Sultan Alpaslan, Ani’nin fethi (1064) ve Malazgirt zaferini  (1071) civar hükümdarlara ve Halifeye bildirmiş, Halifeye gönderilen fetihnameler 12 Eylül 1071 günü Ka’im Biemrillah tarafından sarayda toplanan bütün devlet erkânı ve büyükleri önünde merasim ile okunmuş ve tebrikler yapılmıştır. Fetih Bağdat’ta şanına layık olarak kutlanmıştır. Buhara’nın fethi nedeniyle gönderdiği zafernamenin “Türk ve Tacik herkese” duyurulmasını istemiş, halkın devlete bağlılığının artacağı belirtilmiştir.

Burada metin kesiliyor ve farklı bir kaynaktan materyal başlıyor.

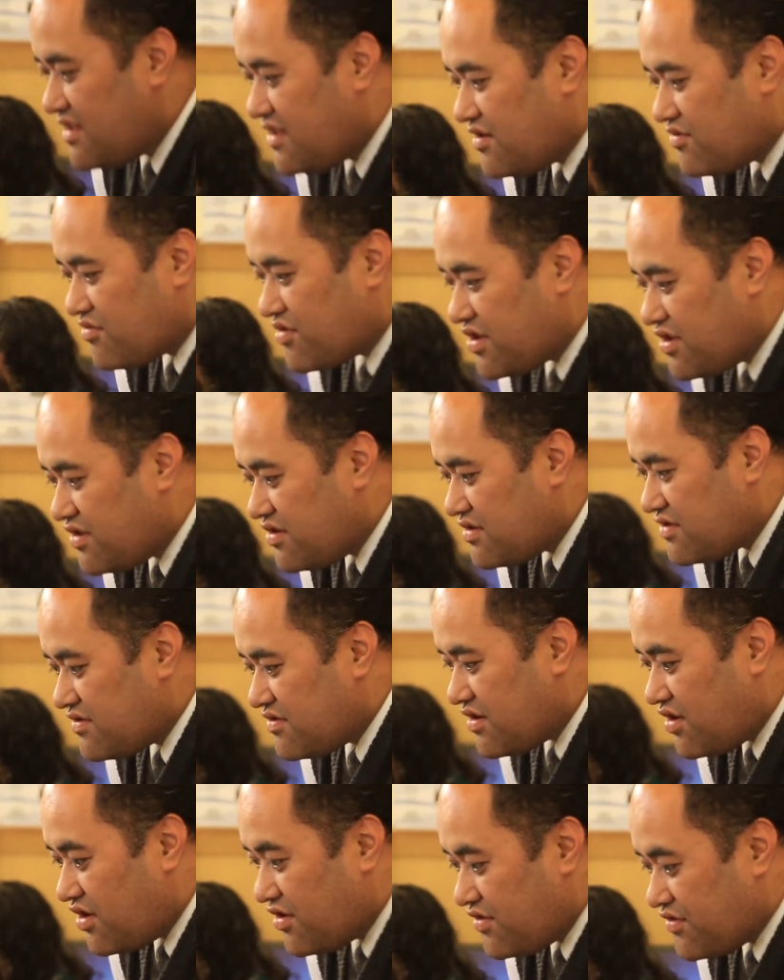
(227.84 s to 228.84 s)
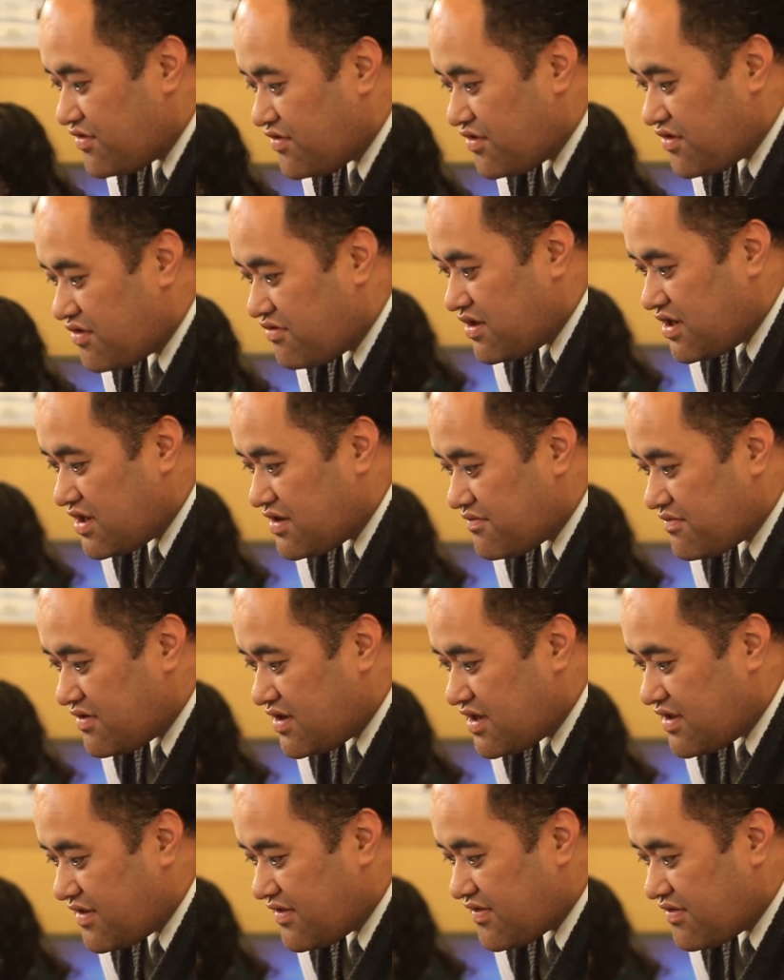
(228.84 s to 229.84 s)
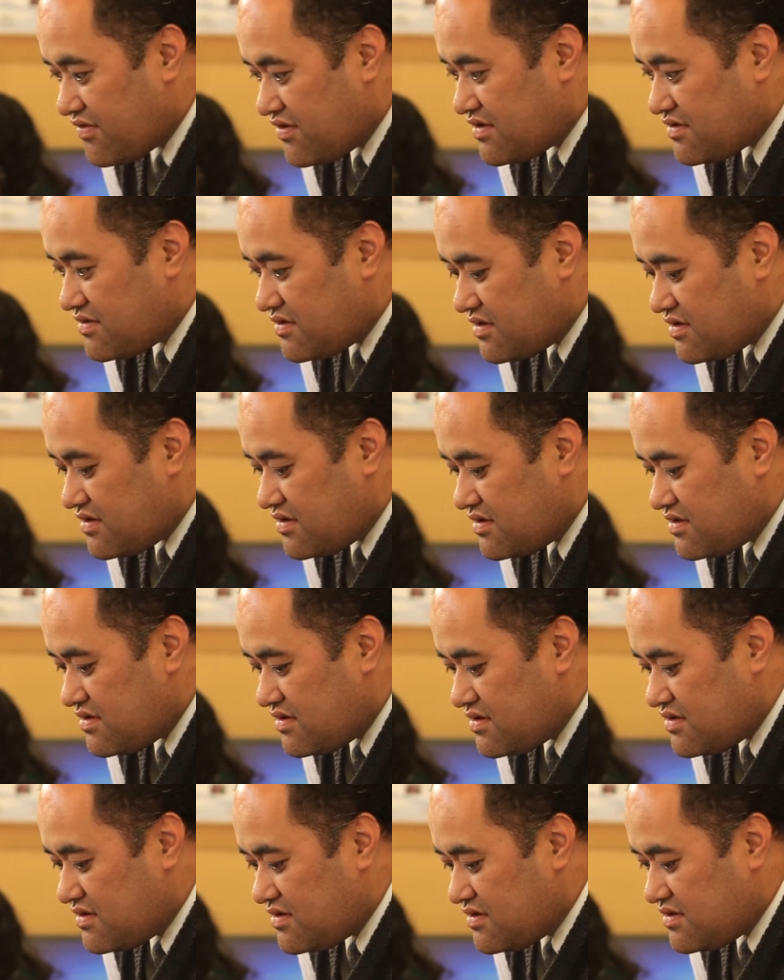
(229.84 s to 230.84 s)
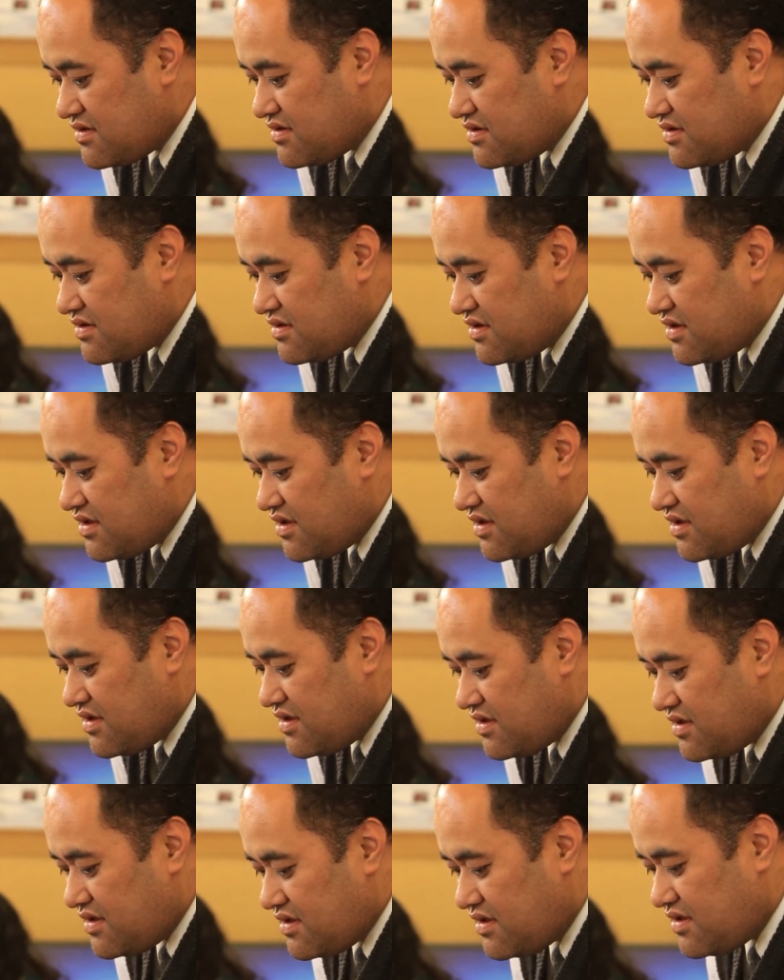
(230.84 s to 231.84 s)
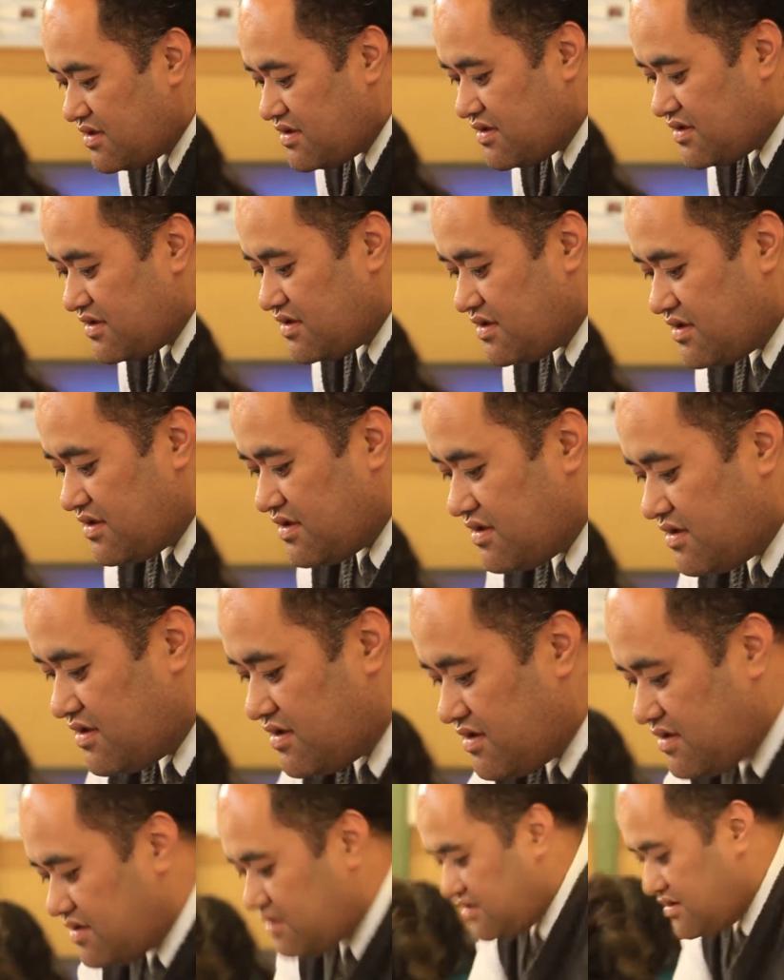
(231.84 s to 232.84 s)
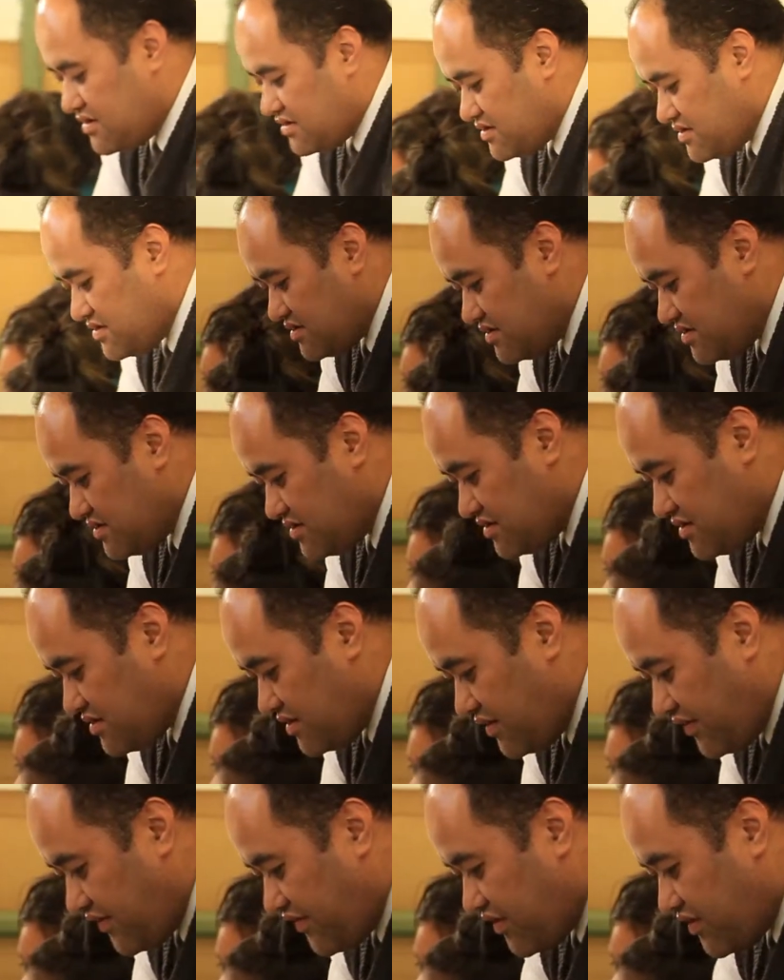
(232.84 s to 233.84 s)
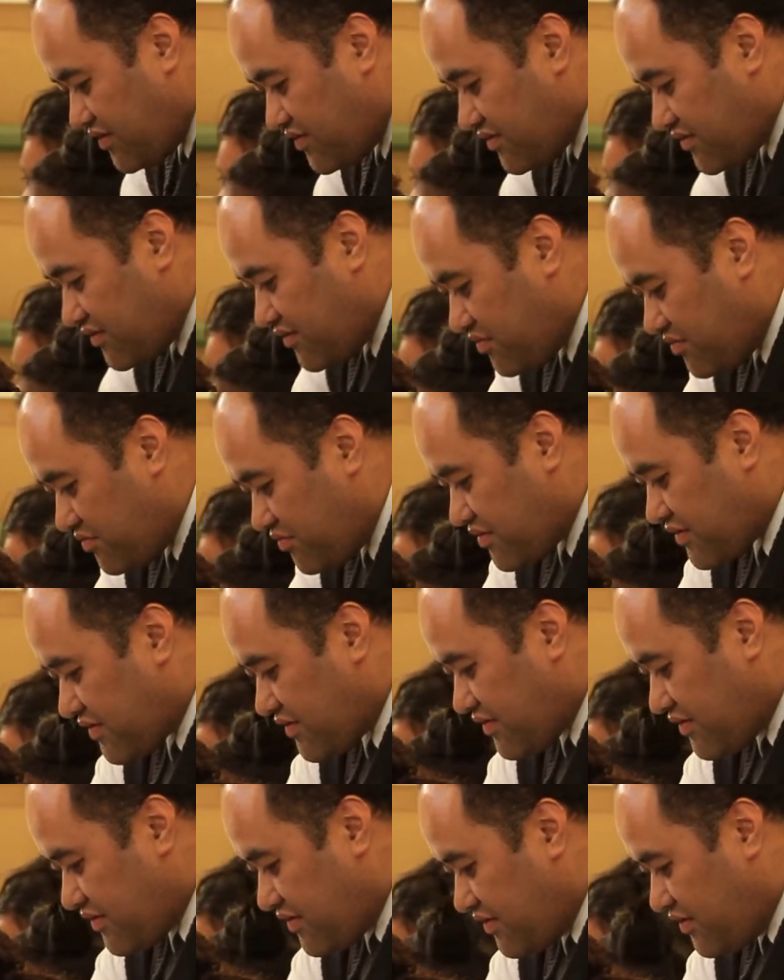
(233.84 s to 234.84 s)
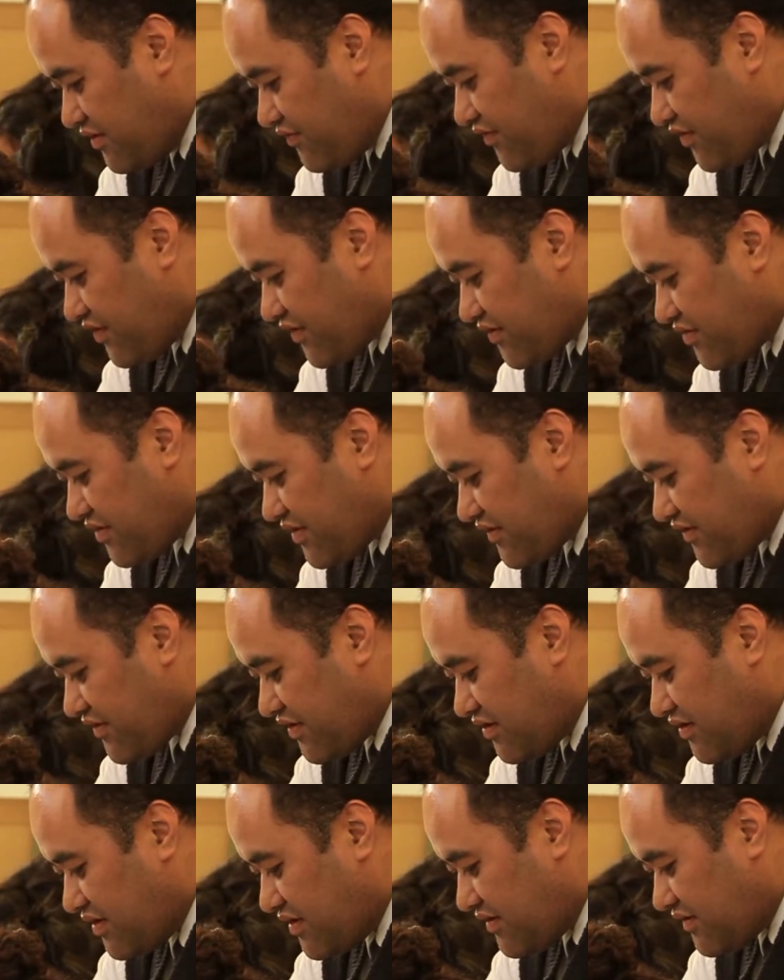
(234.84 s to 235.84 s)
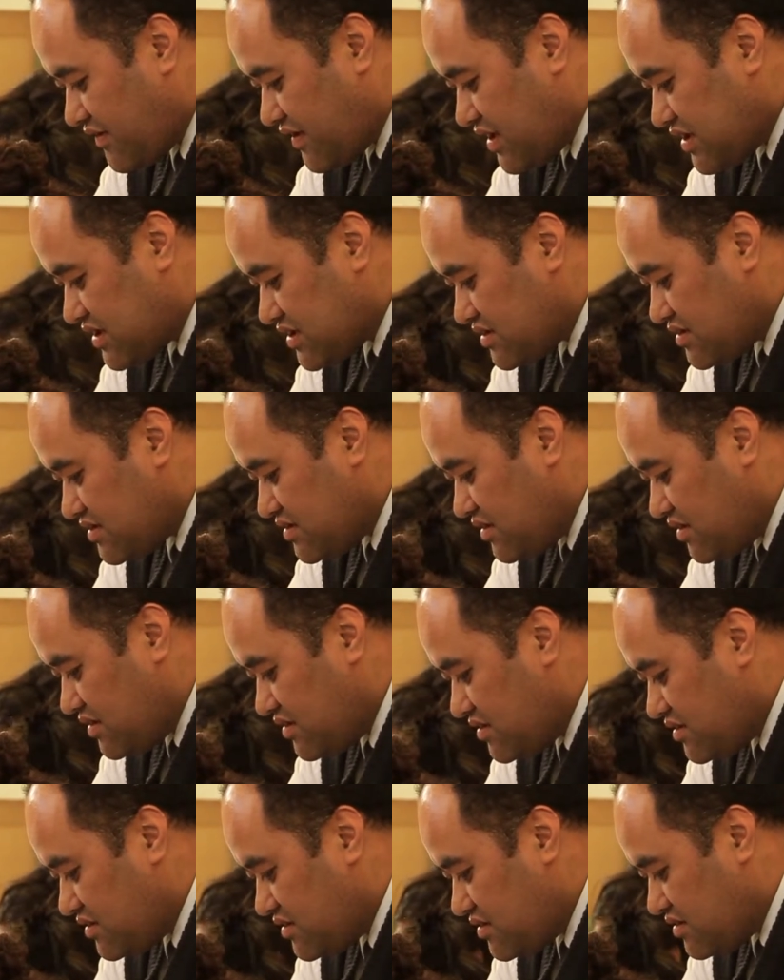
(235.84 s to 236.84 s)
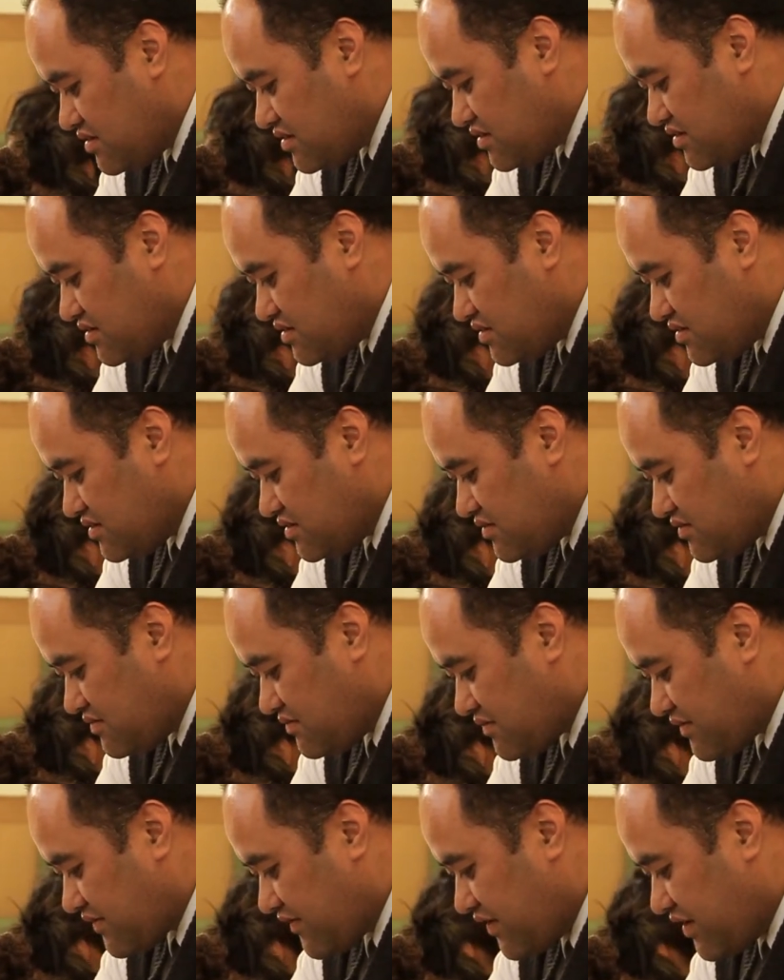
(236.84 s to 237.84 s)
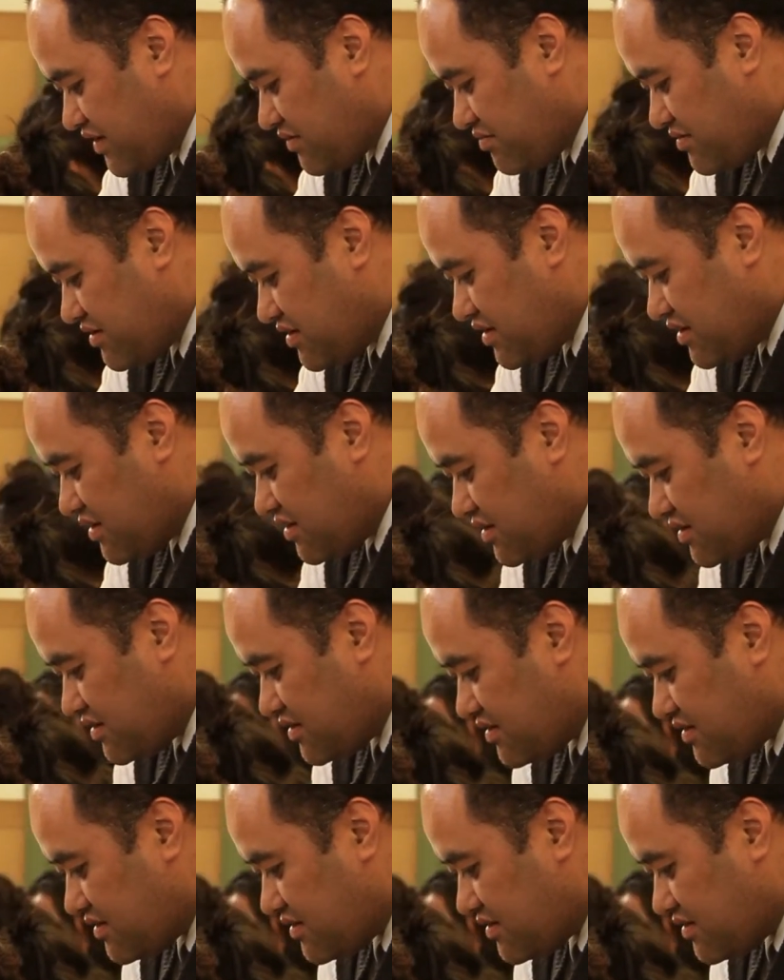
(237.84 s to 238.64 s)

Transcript: the correct level so that we can accommodate their learning and make sure we're up with the game for them, because we do not want to be controlling their learning. They should be the individuals controlling their learning.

Anadolu Selçuklu Sultanı II. Kılıç Arslan, 1176’da Bizans’a karşı kazandığı Miryokefalon zaferinden sonra, Halife Musta’zi’ye bir fetihname göndererek zaferi haber vermiş, Bağdat sevince boğulmuştur. Halife haberi, “İslam ülkelerinden beklediğimiz uğurlu zafer haberleri geldi” şeklinde ifade etmiş, camilerde hatipler halka bildirmiş, halife, hatipler halk, Selçuklu ordusu için dua etmişlerdir. I. İzzettin Keykavus (1216) Antalya’nın ikinci defa fethinde,  Halifeye hediyelerle birlikte fetihname göndererek onun hâkimiyet tevcihini kazanmış, Halife Nasır da, Türklere ve Selçuklulara mahsus olan Türkçe “Inanç, Bilge, Kutlu” lakaplarını Sultan için kullanmıştır. I. Alaaddin Keykubat da Yassıçemende, Celalettin Harizmşah’ı yenmesi üzerine (1230) ve Erzurum’u fethi üzerine hükümdarlara zafernameler göndermiştir.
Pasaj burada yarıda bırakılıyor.